A movie about women’s basketball — hold the feminism.
The curtain for The Mighty Macs rises with Cathy Rush (played by a surprisingly blonde Carla Gugino) driving her VW Bus through the Pennsylvania countryside to interview for the basketball coach position at the Catholic girls-only Immaculata College. The radio gives us the latest bulletins. News flash: Richard Nixon, running for reelection, won’t pull U.S. troops out of Vietnam. Extra: feminists are demanding equal pay or some such. We don’t hear the whole thing because Rush finds it tedious and switches it off.
This tells moviegoers two things. First, we’ve time traveled back to early 1970s. Second, and more important, no, it’s not going to be that kind of a movie. It’s a story about struggle and triumph whose principal actors are women, sure. But it isn’t a story about feminism. Rush isn’t trying to shatter glass ceilings. She wants to coach a winning women’s team before she settles down to raise a family with her husband, the NBA ref Ed Rush (Bones’s David Boreanaz).
It’s going to take a lot of doing. Immaculata is a small college teetering on the financial precipice, as the dour but decent Monsignor (Malachy McCourt) and assorted board members and building surveyors constantly remind us. The school’s team, nicknamed the Macs, has a record so underwhelming that Rush is the only applicant for the job. The gym recently burned down, so those home games are going to be tricky.
Rush recruits a team, led by star shooter Trish Sharkey (Katie Hayek), but quickly sees she’s in over her head. Divine intervention arrives when the coach notices one of the nuns knows how to shoot hoops. Sister Sunday (played by a very Christina Ricci-looking Marley Shelton) starts out as that old movie cliché, the Pretty Young Nun who is Questioning Her Calling, but she quickly establishes herself as the moral center of the film.
Sunday gives encouragement and shot-blocking tips to the team. She stands up to Rush when the coach goes all Bobby Knight on the girls, insisting that they have a fundamental dignity as young women that must be respected. As they get better, the sister reminds Rush that victory on the court is not enough. The motivation driving them to the net is every bit as important. And at one make-or-break point this pious nun commits what Victor Hugo would call “an act of sacrifice” and lies through her teeth to save the day.
It won’t ruin the ending to say that the Macs achieve some measure of success. The Mighty Macs is based on a true story. The Immaculata team really were national champs of women’s college basketball from 1972 to 1974 and this is very much the authorized version. Several members of the school’s first championship team appear as nuns in the film.
Two behind-the-scenes struggles make The Mighty Macs more interesting than your run-of-the-treadmill sports flick. One is the struggle over distribution. The movie was first shown in 2009 at Indianapolis’s Heartland Film Festival but took some time to land a national distributor. Disney was interested but wanted to add a few mild swears to bump it from a G to a PG rating. Writer-director Tim Chambers said heck no, so had to find a different distributor.
The second struggle is over Katie Hayek, or perhaps we should say, over Hayek’s health. The Lancaster, Pennsylvania-born actress was perfect for the role of Sharkey. She both looked and lived the role, having played guard for the University of Miami on a full basketball scholarship. However, just as she was cast in the part, she found out that she had Hodgkin’s lymphoma and would need to undergo treatment stat.
Hayek told reporters she would have understood if the director had recast a non-cancer stricken actress in her role. But Chambers didn’t see it that way. He decided Hayek was indispensable and found a way to make it work. Chambers bumped her shooting schedule up. She wore a wig throughout to mask the effects of the chemo.

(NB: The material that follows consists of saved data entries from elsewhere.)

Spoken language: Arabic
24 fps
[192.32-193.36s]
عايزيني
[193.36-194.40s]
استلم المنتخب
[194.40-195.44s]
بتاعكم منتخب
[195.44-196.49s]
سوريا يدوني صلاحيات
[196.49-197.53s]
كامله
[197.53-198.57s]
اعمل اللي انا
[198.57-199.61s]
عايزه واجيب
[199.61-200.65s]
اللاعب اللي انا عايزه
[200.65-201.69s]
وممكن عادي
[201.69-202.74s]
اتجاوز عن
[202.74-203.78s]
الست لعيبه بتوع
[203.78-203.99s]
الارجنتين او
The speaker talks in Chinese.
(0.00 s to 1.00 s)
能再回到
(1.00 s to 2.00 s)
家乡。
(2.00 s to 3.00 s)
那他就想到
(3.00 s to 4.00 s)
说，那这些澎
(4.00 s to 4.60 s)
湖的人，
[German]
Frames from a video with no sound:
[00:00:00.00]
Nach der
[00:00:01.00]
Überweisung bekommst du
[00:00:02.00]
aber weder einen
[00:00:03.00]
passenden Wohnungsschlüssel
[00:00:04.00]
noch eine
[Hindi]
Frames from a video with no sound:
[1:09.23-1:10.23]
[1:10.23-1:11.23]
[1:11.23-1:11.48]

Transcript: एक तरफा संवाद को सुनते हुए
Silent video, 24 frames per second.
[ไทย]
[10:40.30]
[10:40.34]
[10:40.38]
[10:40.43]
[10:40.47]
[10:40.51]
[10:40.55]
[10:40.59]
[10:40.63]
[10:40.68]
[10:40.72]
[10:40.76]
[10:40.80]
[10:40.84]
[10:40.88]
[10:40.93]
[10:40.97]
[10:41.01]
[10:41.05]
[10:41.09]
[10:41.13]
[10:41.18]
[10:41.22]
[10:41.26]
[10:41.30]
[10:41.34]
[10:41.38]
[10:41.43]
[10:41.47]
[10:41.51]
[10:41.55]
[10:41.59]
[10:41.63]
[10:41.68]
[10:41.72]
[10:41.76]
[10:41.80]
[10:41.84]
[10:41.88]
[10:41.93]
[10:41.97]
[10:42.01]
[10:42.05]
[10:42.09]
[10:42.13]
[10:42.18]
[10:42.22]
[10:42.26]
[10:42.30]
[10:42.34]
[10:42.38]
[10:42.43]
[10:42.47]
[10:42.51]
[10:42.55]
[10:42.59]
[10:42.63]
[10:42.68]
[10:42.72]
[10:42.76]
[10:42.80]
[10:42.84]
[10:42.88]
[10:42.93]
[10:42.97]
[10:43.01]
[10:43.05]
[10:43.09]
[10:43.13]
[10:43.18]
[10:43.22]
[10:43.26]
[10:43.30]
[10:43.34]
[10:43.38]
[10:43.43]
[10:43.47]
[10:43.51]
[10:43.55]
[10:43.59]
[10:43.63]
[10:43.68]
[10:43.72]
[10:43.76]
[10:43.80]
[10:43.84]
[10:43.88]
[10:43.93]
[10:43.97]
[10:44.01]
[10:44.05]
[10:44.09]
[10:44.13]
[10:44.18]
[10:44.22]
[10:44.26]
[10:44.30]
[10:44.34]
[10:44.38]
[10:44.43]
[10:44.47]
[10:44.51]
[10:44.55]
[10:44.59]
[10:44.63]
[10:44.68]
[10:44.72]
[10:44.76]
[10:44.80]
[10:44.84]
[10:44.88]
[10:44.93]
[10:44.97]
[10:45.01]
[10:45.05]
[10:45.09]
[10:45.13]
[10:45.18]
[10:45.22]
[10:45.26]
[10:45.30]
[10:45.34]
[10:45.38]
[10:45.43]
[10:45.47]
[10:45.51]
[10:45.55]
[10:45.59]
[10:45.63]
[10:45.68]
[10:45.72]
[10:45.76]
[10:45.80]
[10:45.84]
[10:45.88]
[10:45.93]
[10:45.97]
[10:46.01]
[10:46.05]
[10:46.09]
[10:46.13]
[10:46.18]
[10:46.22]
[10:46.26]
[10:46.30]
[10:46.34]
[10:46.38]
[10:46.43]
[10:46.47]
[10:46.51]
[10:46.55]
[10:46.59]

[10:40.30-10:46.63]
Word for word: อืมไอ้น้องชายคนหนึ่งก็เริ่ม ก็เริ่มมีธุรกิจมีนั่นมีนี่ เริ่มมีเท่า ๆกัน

Hayek’s best scene comes when the whole team is posing for pictures. She is poor and without good clothes, so the photographer tries to hide her away behind the other girls. She fights back tears and retreats to a bathroom. Rather than talk her out immediately, her teammates go ransack their own wardrobes to help girl her up. The affection they display for her is obvious and — we now know — heartfelt.